Mount Apsara File Storage for HDFS using Fuse-DFS

更新时间:
复制 MD 格式

This topic describes how to use the Fuse-DFS tool to map Apsara File Storage for HDFS to a local file system.

Prerequisites

  • You have created a file system and added a mount target.

  • You have installed JDK 1.8 or later on all nodes of the Hadoop cluster. We recommend that you use Hadoop 2.7.2 or later. This topic uses Apache Hadoop 2.8.5 as an example.

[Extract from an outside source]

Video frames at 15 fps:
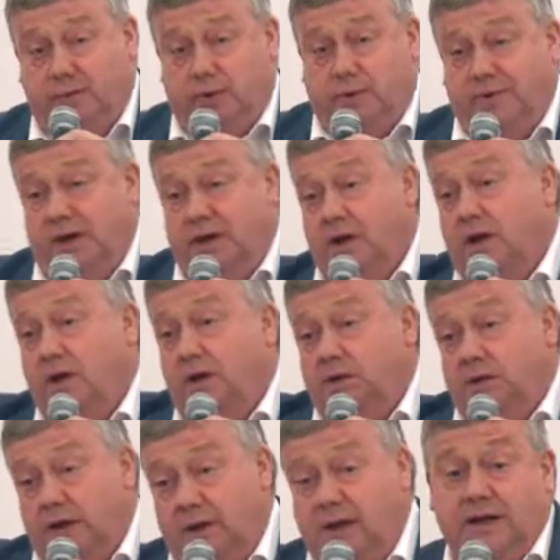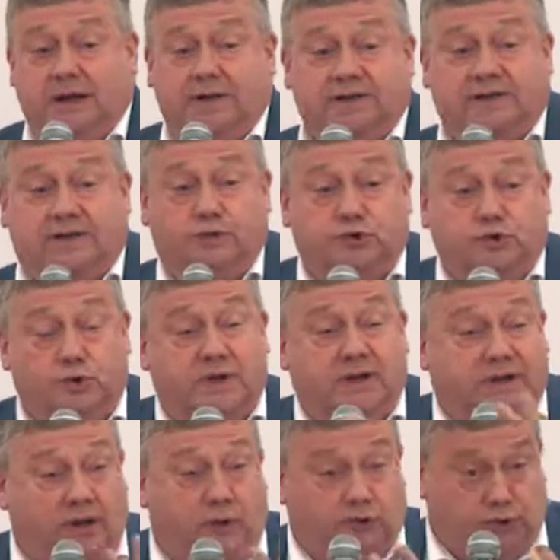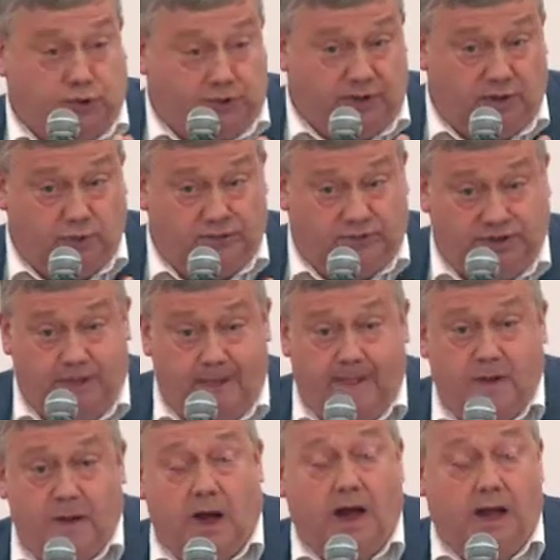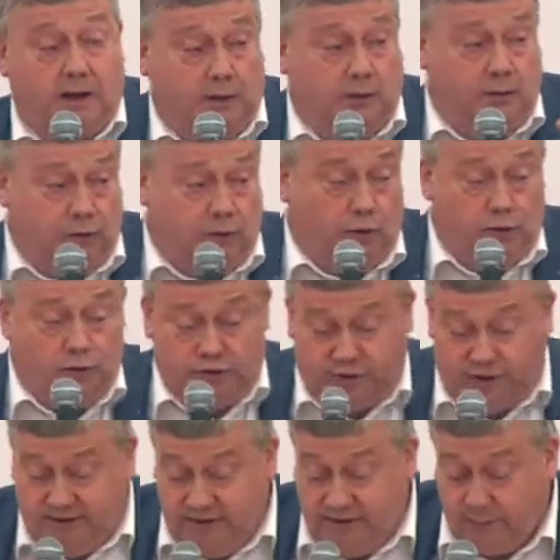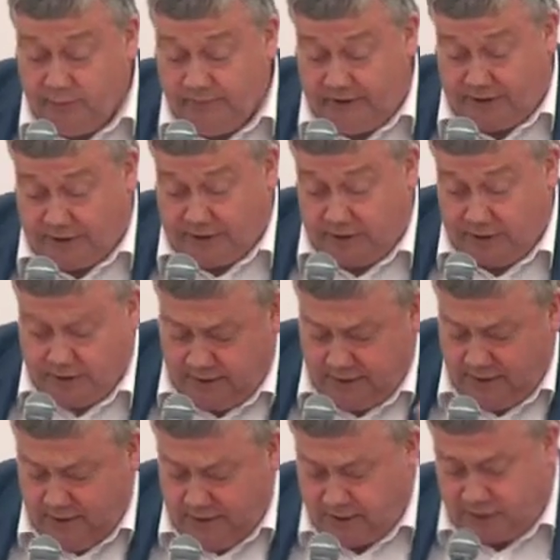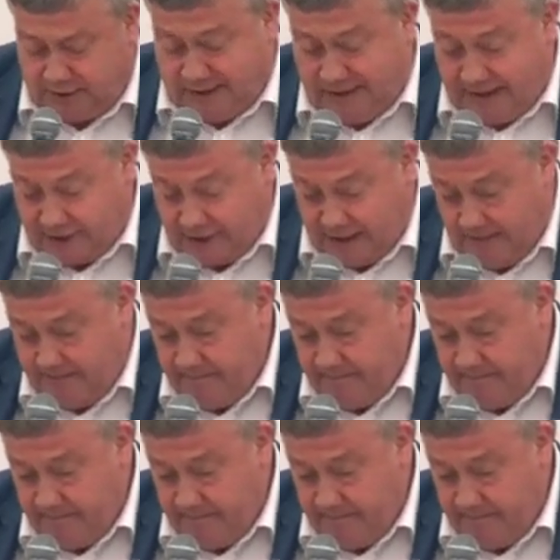premières, et la distribution qui est très concentrée aussi, avec le, rôle, je l'ai dit, des pouvoirs d'achat, des centrales d'achat.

  • You have downloaded the Hadoop source package that matches your Hadoop cluster version. For more information, see Download Hadoop source package.

Background information

Fuse-DFS is a module of the Hadoop project. It lets you map a Hadoop Distributed File System (HDFS) to a UNIX file system using Filesystem in Userspace (FUSE). The official precompiled versions of Hadoop do not include the Fuse-DFS module. To use this feature, you must manually compile the module and add it to the Hadoop client. For the official Fuse-DFS documentation, see MountableHDFS.

Note
  • When you use the Fuse-DFS tool with Alibaba Cloud Apsara File Storage for HDFS, additional configuration is required. For more information, see Step 2: Configure Fuse-DFS.

  • The steps in this topic use the CentOS 7 operating system as an example.

Step 1: Attach an Apsara File Storage for HDFS instance to a Hadoop cluster

Mount the Apsara File Storage for HDFS instance on your Hadoop cluster. For more information, see Mount an Apsara File Storage for HDFS file system.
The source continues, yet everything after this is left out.